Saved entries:
Content starts

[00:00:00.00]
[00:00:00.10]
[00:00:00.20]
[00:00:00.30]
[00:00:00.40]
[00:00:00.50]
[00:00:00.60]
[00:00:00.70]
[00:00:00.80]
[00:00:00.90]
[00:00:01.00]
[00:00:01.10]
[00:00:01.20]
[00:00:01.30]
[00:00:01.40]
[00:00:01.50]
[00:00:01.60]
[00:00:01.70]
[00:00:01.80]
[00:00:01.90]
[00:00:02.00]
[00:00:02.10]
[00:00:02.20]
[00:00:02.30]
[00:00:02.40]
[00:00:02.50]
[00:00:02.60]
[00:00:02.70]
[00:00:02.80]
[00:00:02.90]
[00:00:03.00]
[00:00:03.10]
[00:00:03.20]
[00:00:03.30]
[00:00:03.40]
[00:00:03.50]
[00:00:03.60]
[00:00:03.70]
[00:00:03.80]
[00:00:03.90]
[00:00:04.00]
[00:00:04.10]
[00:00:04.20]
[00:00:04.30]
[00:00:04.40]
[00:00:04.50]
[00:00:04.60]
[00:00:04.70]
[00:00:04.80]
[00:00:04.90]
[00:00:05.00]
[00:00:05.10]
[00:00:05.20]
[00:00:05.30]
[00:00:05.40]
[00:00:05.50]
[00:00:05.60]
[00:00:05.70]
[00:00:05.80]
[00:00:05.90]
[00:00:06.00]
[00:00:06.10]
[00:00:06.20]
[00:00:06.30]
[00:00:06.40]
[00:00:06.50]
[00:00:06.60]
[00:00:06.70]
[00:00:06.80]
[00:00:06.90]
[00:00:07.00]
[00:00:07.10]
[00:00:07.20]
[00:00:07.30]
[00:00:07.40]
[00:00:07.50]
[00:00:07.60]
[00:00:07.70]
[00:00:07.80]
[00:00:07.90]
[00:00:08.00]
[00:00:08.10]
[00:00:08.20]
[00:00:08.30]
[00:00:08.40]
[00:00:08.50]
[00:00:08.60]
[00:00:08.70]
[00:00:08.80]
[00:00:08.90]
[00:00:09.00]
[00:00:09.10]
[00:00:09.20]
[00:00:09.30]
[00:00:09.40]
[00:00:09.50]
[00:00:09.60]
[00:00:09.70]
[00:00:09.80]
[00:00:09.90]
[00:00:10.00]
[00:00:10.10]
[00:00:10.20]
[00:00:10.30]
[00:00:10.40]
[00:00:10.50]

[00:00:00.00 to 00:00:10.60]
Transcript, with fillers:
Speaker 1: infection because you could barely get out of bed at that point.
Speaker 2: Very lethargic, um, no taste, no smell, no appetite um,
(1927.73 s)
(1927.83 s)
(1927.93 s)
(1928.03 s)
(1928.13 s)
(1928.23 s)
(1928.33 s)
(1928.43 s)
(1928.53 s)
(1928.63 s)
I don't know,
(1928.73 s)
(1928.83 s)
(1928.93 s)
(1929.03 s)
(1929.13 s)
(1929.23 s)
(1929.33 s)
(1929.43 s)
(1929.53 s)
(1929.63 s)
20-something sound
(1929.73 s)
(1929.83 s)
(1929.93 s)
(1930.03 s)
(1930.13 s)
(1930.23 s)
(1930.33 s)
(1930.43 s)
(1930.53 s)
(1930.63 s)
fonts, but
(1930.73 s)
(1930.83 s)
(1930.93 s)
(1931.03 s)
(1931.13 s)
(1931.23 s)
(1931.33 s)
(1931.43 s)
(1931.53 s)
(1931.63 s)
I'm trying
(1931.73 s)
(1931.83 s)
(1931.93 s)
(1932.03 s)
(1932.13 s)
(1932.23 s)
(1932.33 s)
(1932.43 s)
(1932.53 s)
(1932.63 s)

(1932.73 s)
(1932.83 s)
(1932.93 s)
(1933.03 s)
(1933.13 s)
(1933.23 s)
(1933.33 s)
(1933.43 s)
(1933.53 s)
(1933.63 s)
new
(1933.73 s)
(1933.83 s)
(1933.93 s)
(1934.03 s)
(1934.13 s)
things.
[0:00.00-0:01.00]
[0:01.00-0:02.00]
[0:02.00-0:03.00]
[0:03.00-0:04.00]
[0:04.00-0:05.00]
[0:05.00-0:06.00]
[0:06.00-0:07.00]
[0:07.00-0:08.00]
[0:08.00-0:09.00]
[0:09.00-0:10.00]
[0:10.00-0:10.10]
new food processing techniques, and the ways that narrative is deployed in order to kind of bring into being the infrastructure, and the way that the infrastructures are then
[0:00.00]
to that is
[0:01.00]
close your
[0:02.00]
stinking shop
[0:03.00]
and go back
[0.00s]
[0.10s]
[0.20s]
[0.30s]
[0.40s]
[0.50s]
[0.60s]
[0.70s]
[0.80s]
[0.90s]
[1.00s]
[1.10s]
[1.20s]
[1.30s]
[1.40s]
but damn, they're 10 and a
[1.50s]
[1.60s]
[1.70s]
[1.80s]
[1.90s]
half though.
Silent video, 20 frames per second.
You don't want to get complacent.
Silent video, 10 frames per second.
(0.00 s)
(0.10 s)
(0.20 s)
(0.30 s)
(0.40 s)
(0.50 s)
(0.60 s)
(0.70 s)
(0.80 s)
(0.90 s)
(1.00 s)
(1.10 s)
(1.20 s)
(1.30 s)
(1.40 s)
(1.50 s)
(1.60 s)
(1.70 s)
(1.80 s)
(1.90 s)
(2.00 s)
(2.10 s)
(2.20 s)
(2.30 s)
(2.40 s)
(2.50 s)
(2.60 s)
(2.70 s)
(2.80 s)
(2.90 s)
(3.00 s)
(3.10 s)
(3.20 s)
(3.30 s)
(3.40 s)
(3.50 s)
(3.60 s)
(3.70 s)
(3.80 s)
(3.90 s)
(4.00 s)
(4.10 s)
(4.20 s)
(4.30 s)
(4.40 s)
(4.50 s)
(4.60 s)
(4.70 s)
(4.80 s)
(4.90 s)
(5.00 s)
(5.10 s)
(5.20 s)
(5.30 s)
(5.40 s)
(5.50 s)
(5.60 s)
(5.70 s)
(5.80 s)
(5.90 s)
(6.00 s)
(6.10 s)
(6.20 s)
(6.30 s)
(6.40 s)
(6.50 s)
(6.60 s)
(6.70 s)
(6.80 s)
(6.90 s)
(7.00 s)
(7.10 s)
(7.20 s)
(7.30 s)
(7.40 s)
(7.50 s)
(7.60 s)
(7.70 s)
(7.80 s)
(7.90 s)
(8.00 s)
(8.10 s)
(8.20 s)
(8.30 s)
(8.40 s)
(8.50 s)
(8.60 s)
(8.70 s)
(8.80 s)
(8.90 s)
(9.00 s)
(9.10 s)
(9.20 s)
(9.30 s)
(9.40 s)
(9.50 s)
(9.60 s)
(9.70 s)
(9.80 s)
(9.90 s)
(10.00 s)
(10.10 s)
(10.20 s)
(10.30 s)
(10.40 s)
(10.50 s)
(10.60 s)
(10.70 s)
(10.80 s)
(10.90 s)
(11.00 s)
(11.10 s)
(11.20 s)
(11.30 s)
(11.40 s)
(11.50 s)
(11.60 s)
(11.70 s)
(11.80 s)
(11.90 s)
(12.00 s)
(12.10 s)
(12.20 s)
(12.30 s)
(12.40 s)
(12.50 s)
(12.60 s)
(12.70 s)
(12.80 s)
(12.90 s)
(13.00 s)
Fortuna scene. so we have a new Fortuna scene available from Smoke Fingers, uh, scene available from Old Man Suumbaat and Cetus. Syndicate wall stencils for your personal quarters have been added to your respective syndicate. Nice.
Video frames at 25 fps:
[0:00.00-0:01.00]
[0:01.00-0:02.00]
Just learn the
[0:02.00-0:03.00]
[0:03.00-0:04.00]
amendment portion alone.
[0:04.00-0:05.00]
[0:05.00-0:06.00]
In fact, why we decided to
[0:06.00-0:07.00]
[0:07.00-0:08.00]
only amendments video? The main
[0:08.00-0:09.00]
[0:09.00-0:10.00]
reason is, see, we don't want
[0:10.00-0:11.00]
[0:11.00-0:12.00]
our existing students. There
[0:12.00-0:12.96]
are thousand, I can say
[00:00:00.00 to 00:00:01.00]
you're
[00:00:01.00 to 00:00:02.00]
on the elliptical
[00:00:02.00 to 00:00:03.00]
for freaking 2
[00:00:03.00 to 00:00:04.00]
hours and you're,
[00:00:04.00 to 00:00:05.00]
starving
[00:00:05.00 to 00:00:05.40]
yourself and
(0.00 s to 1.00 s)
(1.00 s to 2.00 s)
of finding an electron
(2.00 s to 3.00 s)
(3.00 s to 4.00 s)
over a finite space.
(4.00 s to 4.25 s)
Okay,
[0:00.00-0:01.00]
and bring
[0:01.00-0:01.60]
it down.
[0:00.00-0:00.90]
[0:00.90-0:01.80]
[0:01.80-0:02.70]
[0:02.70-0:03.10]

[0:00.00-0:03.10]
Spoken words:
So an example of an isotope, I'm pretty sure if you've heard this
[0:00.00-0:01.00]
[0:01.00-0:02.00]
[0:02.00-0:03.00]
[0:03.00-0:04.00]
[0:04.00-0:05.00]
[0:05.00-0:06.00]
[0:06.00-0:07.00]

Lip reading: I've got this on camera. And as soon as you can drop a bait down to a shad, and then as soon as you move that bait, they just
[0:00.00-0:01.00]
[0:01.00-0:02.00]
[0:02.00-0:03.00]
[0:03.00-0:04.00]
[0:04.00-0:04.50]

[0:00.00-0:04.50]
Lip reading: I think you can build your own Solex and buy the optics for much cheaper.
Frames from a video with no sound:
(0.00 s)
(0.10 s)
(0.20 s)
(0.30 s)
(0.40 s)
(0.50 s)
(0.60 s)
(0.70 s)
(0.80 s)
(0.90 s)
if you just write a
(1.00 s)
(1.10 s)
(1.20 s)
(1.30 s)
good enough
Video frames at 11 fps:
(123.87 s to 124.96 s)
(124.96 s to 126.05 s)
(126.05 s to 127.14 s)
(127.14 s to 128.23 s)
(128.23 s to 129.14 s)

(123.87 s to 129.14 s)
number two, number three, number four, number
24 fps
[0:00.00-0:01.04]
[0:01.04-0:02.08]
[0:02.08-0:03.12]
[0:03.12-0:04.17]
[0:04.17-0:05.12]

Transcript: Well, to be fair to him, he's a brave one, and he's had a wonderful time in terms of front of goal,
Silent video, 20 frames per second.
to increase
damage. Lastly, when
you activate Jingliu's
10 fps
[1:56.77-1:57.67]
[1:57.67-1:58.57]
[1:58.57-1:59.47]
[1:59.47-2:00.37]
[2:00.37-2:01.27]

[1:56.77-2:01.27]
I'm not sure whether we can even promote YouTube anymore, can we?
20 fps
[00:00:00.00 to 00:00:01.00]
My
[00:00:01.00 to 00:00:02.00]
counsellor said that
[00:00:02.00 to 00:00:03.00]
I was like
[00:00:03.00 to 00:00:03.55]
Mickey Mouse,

Content ends

**TASK:**
Begin at the line that has "[00:00:09.10]" in the entries above; stop after the line that has "(1932.13 s)". Transcribe exactly those lines and no others.

**THE ANSWER:**
[00:00:09.10]
[00:00:09.20]
[00:00:09.30]
[00:00:09.40]
[00:00:09.50]
[00:00:09.60]
[00:00:09.70]
[00:00:09.80]
[00:00:09.90]
[00:00:10.00]
[00:00:10.10]
[00:00:10.20]
[00:00:10.30]
[00:00:10.40]
[00:00:10.50]

[00:00:00.00 to 00:00:10.60]
Transcript, with fillers:
Speaker 1: infection because you could barely get out of bed at that point.
Speaker 2: Very lethargic, um, no taste, no smell, no appetite um,
(1927.73 s)
(1927.83 s)
(1927.93 s)
(1928.03 s)
(1928.13 s)
(1928.23 s)
(1928.33 s)
(1928.43 s)
(1928.53 s)
(1928.63 s)
I don't know,
(1928.73 s)
(1928.83 s)
(1928.93 s)
(1929.03 s)
(1929.13 s)
(1929.23 s)
(1929.33 s)
(1929.43 s)
(1929.53 s)
(1929.63 s)
20-something sound
(1929.73 s)
(1929.83 s)
(1929.93 s)
(1930.03 s)
(1930.13 s)
(1930.23 s)
(1930.33 s)
(1930.43 s)
(1930.53 s)
(1930.63 s)
fonts, but
(1930.73 s)
(1930.83 s)
(1930.93 s)
(1931.03 s)
(1931.13 s)
(1931.23 s)
(1931.33 s)
(1931.43 s)
(1931.53 s)
(1931.63 s)
I'm trying
(1931.73 s)
(1931.83 s)
(1931.93 s)
(1932.03 s)
(1932.13 s)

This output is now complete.